Russia’s Far East is among the most sparsely populated areas on Earth. Many in Moscow fear that, over time, legions of Chinese migrants could tip the political, economic, and social balance in Russia’s eastern provinces in China’s favor. This anxiety feeds an anti-Chinese xenophobia that has existed in Russia for centuries. (In July 2003, Slate’s Kim Iskyan suggested that China should purchase the Russian Far East.)

What’s more, Central Asia is a traditional sphere of competition between the two states. When the five former Central Asian Soviet republics (Kazakhstan, Kyrgyzstan, Uzbekistan, Tajikistan, and Turkmenistan) gained independence in 1991, Moscow feared that competition for their loyalty and resources might intensify.

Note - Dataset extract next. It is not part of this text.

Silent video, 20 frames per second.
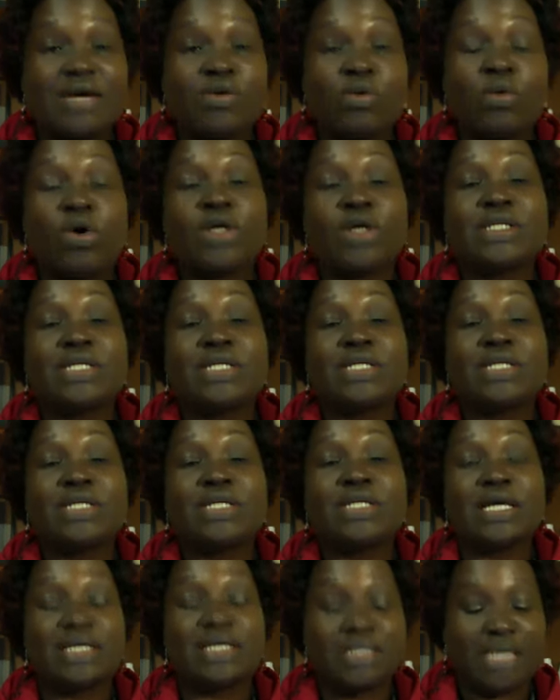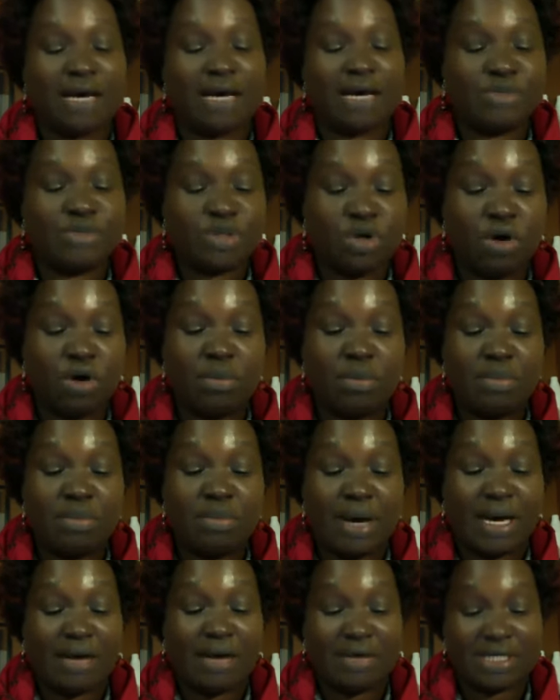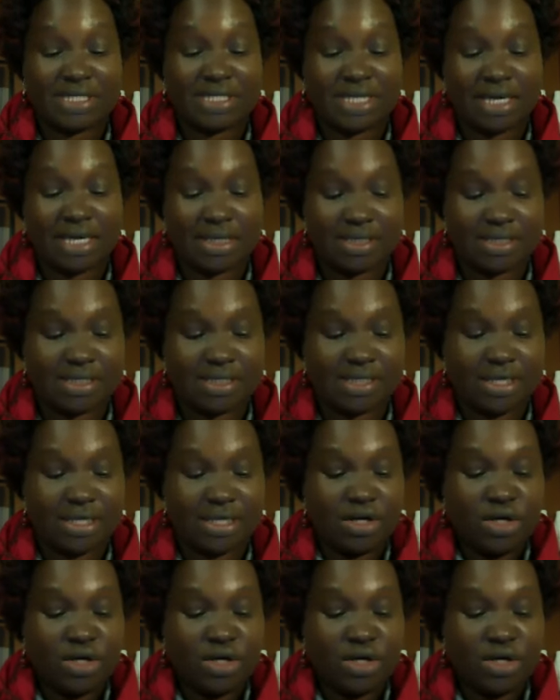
what is absorbed by our cells.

But there are several reasons why Russian-Chinese relations may now have turned a corner. During the last decade, both have become more preoccupied with U.S. encroachment into their respective back yards. Russia faces pro-Western governments in the Baltics, Ukraine, and Georgia. China casts a wary eye toward growing U.S. ties with India. The global war on terror moved American troops into Afghanistan and then into other Central Asian states. Anxieties over encirclement and U.S. influence in the world’s pre-eminent political and financial institutions have persuaded Russian and Chinese officials that American power must be checked.

Second, during the last three years, the global price of oil has tripled, lifting Russia’s current account surplus—and its self-confidence. China needs ever-increasing supplies of energy to fuel its growth and overland pipelines to transport them. Russia can provide both. Some 80 percent of China’s oil imports now pass through the strategically vulnerable Strait of Malacca, a maritime region dominated by the U.S. and Indian navies. Beijing and Moscow have made recent progress toward a pipeline agreement that would mitigate this risk.

Third, Putin’s current popularity—his domestic approval rating is hovering near 70 percent—and the considerable revenues Russia has earned from $70-per-barrel oil have assuaged Kremlin fears that Russia would remain the junior member in any Sino-Russian partnership.

Finally, Russia has received so little from the United States in return for its cooperation that many Russian officials now wonder openly why it should continue. The two sides continue to share intelligence on the terrorist threat that plagues them both. But NATO has expanded across Eastern Europe into the territory of the former Soviet Union. Washington has scrapped the ABM treaty; supported pro-Western political forces in Georgia, Ukraine, and Belarus; criticized Putin’s consolidation of domestic political power; condemned the role Russia’s state-owned energy firms play in former Soviet republics; and delayed the country’s accession into the World Trade Organization.

Many in the Kremlin argue that Moscow has gained nothing from accommodating Washington beyond creation of the moribund NATO-Russia Council and a U.S.-Russian “energy dialogue” that Moscow may no longer need. That’s why Kremlin officials have brushed aside U.S. complaints about April’s $120 million weapons sale to Venezuela and Moscow’s opposition to sanctions on Iran—Russia’s biggest arms and civilian nuclear client.

During next weekend’s G8 summit in St. Petersburg, Western leaders will have an opportunity to ease some of the strains burdening Russia’s relations with the United States and European Union. Though the meeting offers them nothing like the opportunity Nixon seized to widen the distance between Moscow and Beijing, any meaningful reaffirmation of shared interests could mend a few fences. But if Putin’s G8 counterparts have nothing tangible to offer him, Moscow may well turn toward other, potentially more profitable, partnerships—and newfound friends in Beijing.